Exercise aim - The pictures in the data below are to be omitted; all else must be duplicated exactly.

**** Data for processing ****

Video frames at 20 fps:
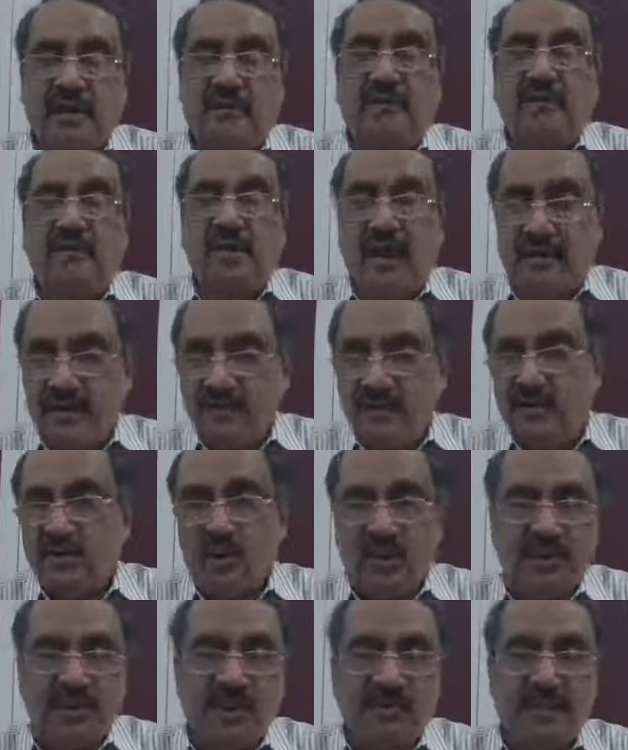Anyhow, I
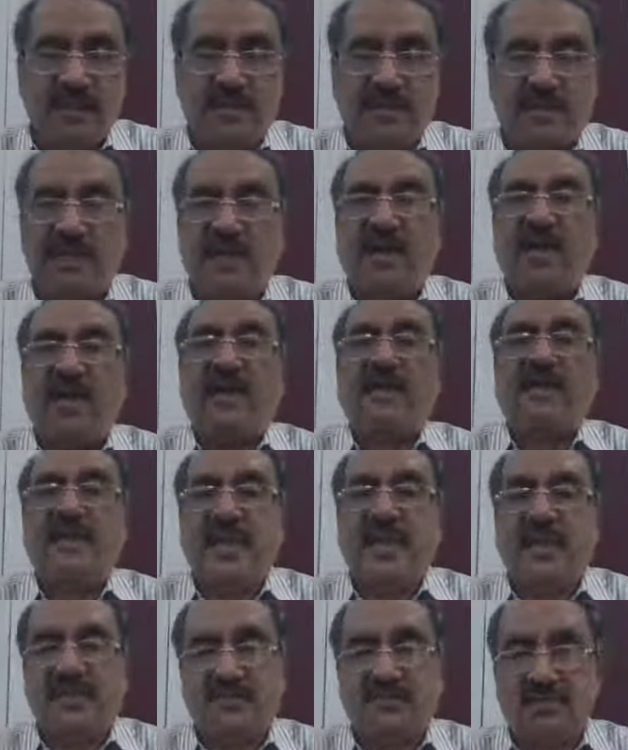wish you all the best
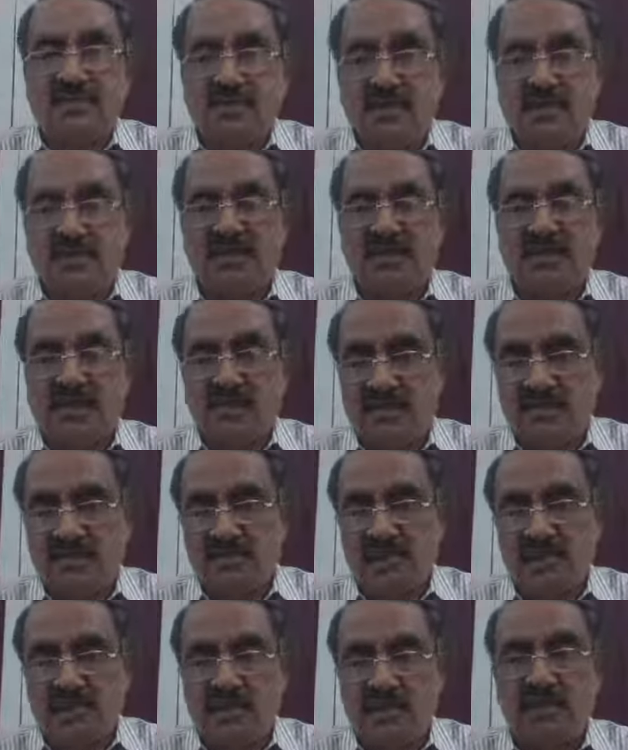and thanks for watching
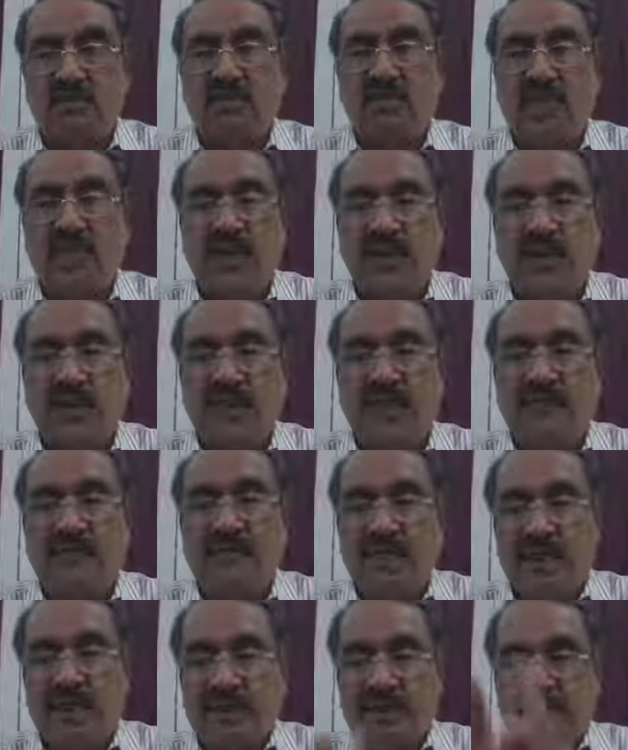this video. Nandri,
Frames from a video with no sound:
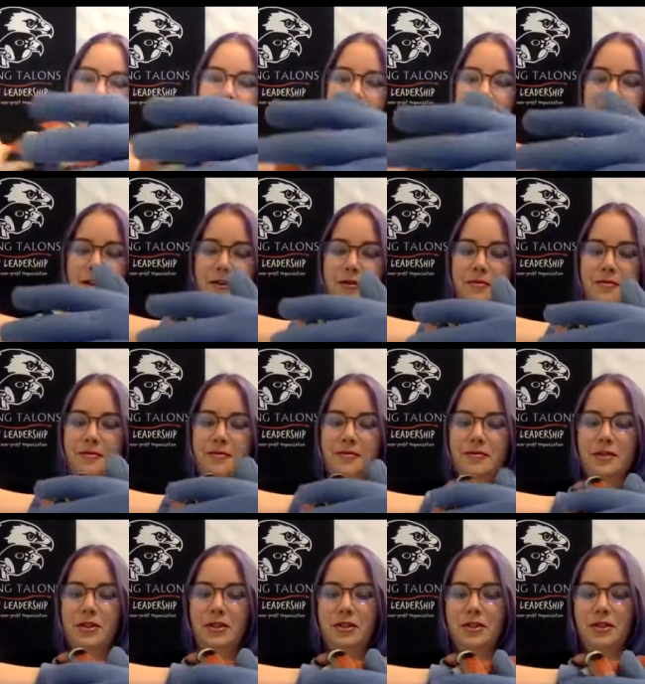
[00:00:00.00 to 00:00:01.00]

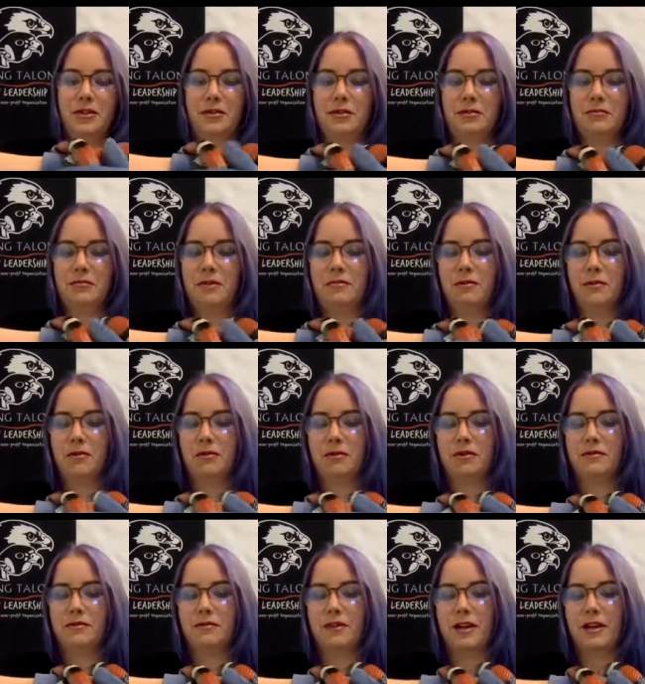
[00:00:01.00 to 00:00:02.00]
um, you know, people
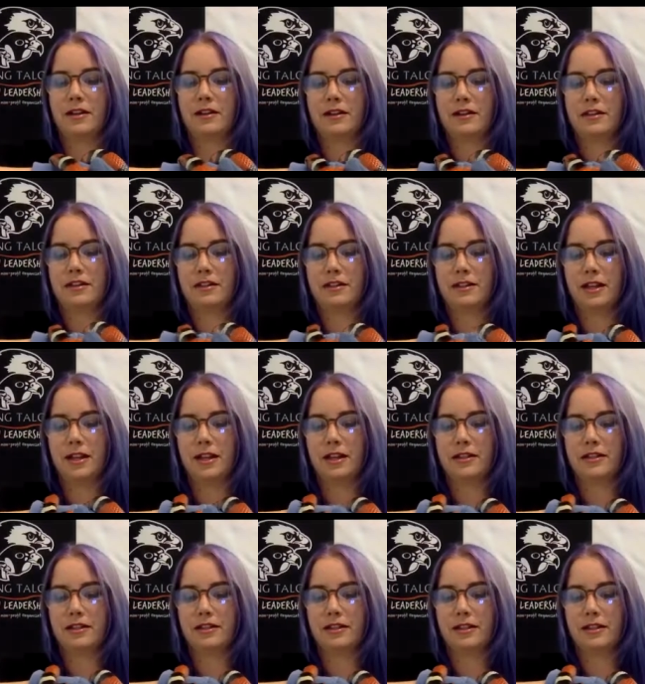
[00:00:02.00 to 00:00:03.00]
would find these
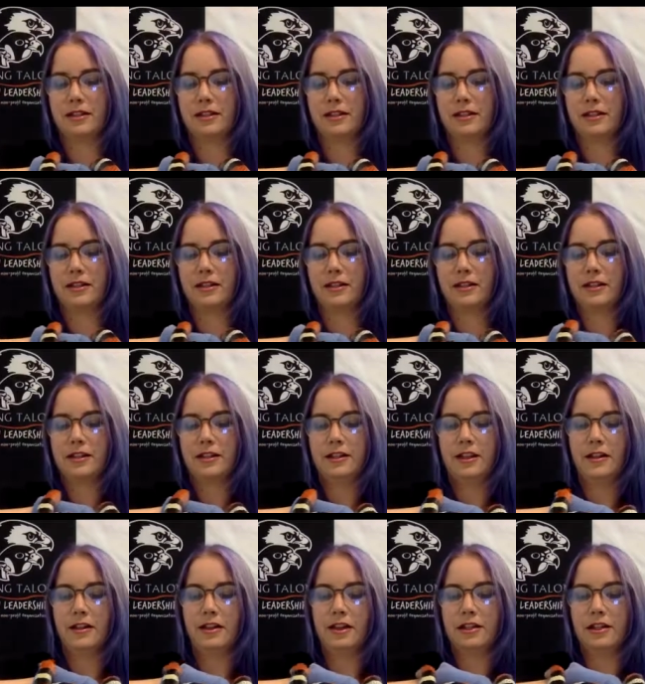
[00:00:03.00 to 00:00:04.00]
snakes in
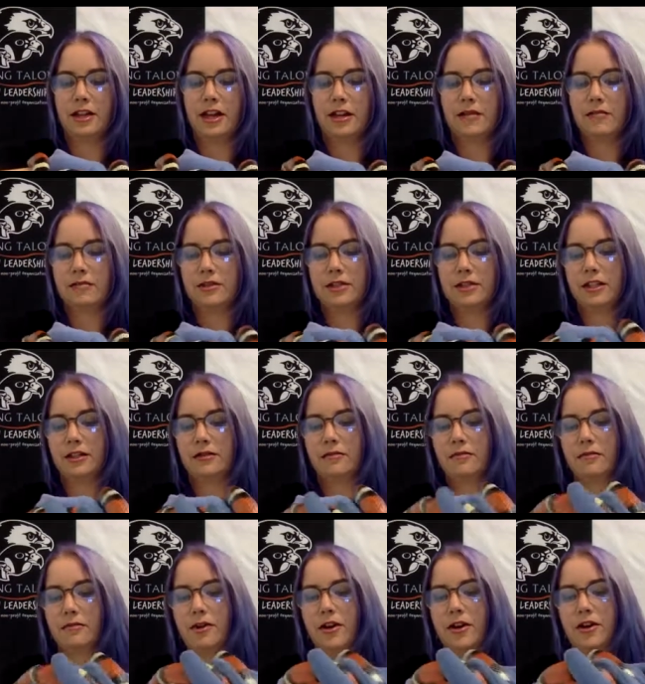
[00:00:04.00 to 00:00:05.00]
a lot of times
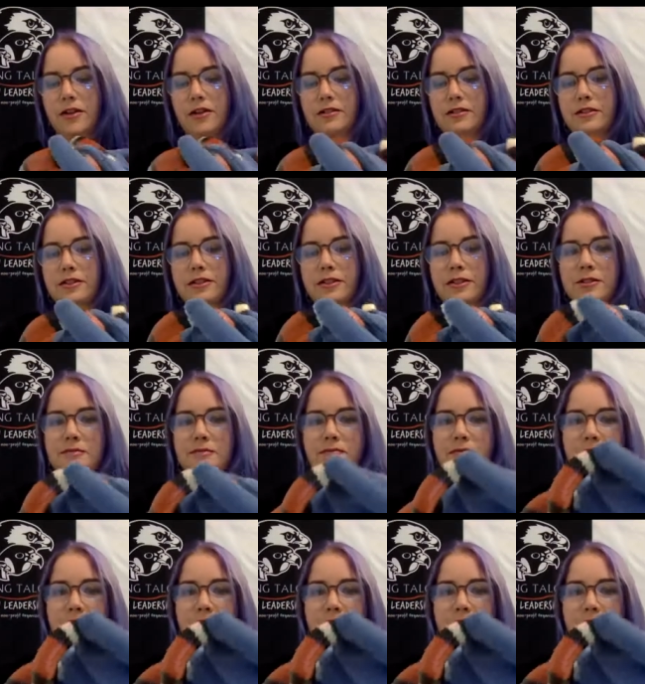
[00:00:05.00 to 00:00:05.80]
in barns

****

Answer section -
Video frames at 20 fps:
Anyhow, I
wish you all the best
and thanks for watching
this video. Nandri,
Frames from a video with no sound:
[00:00:00.00 to 00:00:01.00]

[00:00:01.00 to 00:00:02.00]
um, you know, people
[00:00:02.00 to 00:00:03.00]
would find these
[00:00:03.00 to 00:00:04.00]
snakes in
[00:00:04.00 to 00:00:05.00]
a lot of times
[00:00:05.00 to 00:00:05.80]
in barns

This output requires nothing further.